In OpenMP, the primary means of parallelization is through the use of directives inserted in the source code. One of the most fundamental and most powerful of these directives is parallel do (Fortran) or parallel for (C). Here are examples of these directives:

Fortran
   !$omp parallel do
do i = 1, n
a(i) = b(i) + c(i)
enddo

C/C++
   #pragma omp parallel for
for(i=1; i<=n; i++)
a[i] = b[i] + c[i];

The !$omp parallel do or #pragma omp parallel for directive indicates that the following loop is to be executed in parallel. There are several ways to specify the number of threads to be used. One of these is to set the environment variable OMP_NUM_THREADS to the required number of threads.

When a !$omp parallel do or #pragma omp parallel for directive is encountered, the loop indices are distributed among the specified number of threads. The way in which the loop indices are distributed is known as the schedule. In the default schedule, each thread will get a "chunk" of indices of approximately equal size. For example, if the loop goes from 1 to 100 and there are 3 threads, the first thread will process i=1 through i=34, the second thread will process i=35 through i=67, and the third thread will process i=68 through i=100. Other schedule options will be introduced in a later section.

There may not be any branches into or out of a parallel loop.
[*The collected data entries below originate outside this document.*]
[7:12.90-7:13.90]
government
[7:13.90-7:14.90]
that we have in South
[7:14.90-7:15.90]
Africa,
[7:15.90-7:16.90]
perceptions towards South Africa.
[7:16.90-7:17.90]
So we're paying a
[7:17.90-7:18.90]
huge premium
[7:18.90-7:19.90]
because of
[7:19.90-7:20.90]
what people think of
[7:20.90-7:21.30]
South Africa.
This precludes the use of the break statement in C. There is an implied barrier at the end of the loop - each thread will wait at the end of the loop until all threads have reached that point before they continue.
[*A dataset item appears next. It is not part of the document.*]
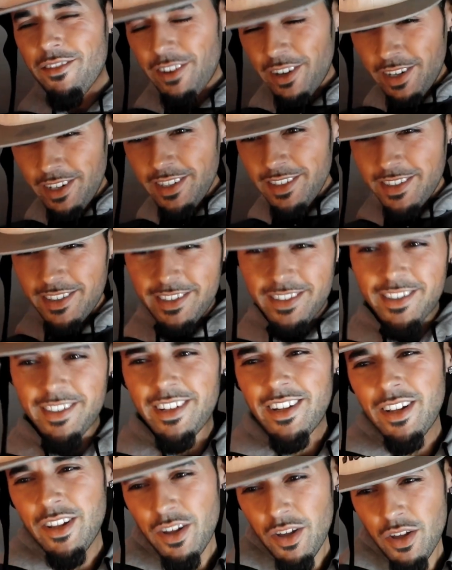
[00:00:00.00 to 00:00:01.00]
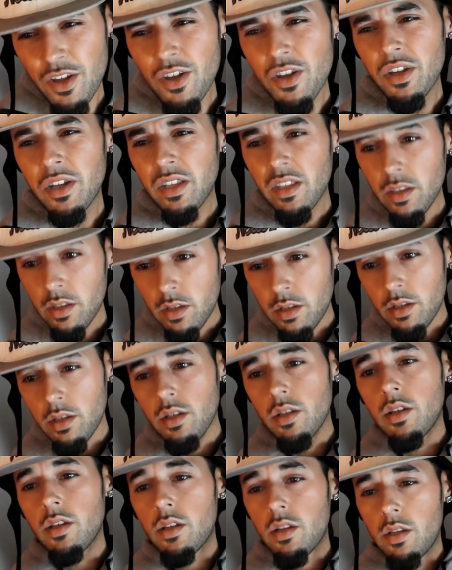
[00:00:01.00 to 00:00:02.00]
Bad, bad gal, step out,
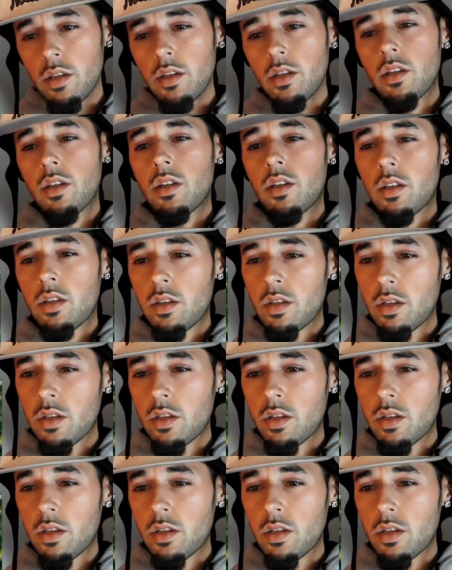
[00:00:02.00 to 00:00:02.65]
I'm stunting.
A system-dependent overhead is incurred any time parallel threads are spawned, such as in the case of a parallel do or parallel for directive. Therefore, when a short loop is parallelized, such as the example above, it will probably take longer to execute on multiple threads than on a single thread since the overhead is greater than the time savings due to parallelization. By "short" we mean that there are not many operations within the loop. The next logical question should be "How long is long enough?" and unfortunately the answer is dependent upon the system and the loop under consideration. As a very rough estimate, several thousand operations (total over all loop iterations, not per iteration) may be required. There is only one way to know for sure, and that's to try parallelizing the loop, and then time it and see if it is running faster.

A Few Notes on Sentinels

The sentinel is the first part of the directive, !$omp or #pragma omp in the above examples. In Fortran fixed format (f77), the !$omp sentinel must start in column 1. One may also use the sentinels c$omp or *$omp. In Fortran free format (f90), only !$omp is allowed, and it may appear in any column. In C/C++, #pragma may appear in any column. All OpenMP directives follow these sentinel rules. All Fortran examples in this tutorial will be free-format.
















Assignments

1. Write a C or Fortran Code using OMP Directives to multiply large matrices. Compare the improvements in timings.
2. Try nested do/for loops.
3. Write a C/Fortran program which passes a number between the threads and in each pass, the number gets multiplied by 2. It should be finally printed outside the parallel part of the program.
4. Use the OMP SECTIONS / OMP SECTION to parallel-read multiple files.
5. Get the maximum number of threads and divide the addition of the elements of a longish array between them. Use the REDUCE + operation to find the final answer.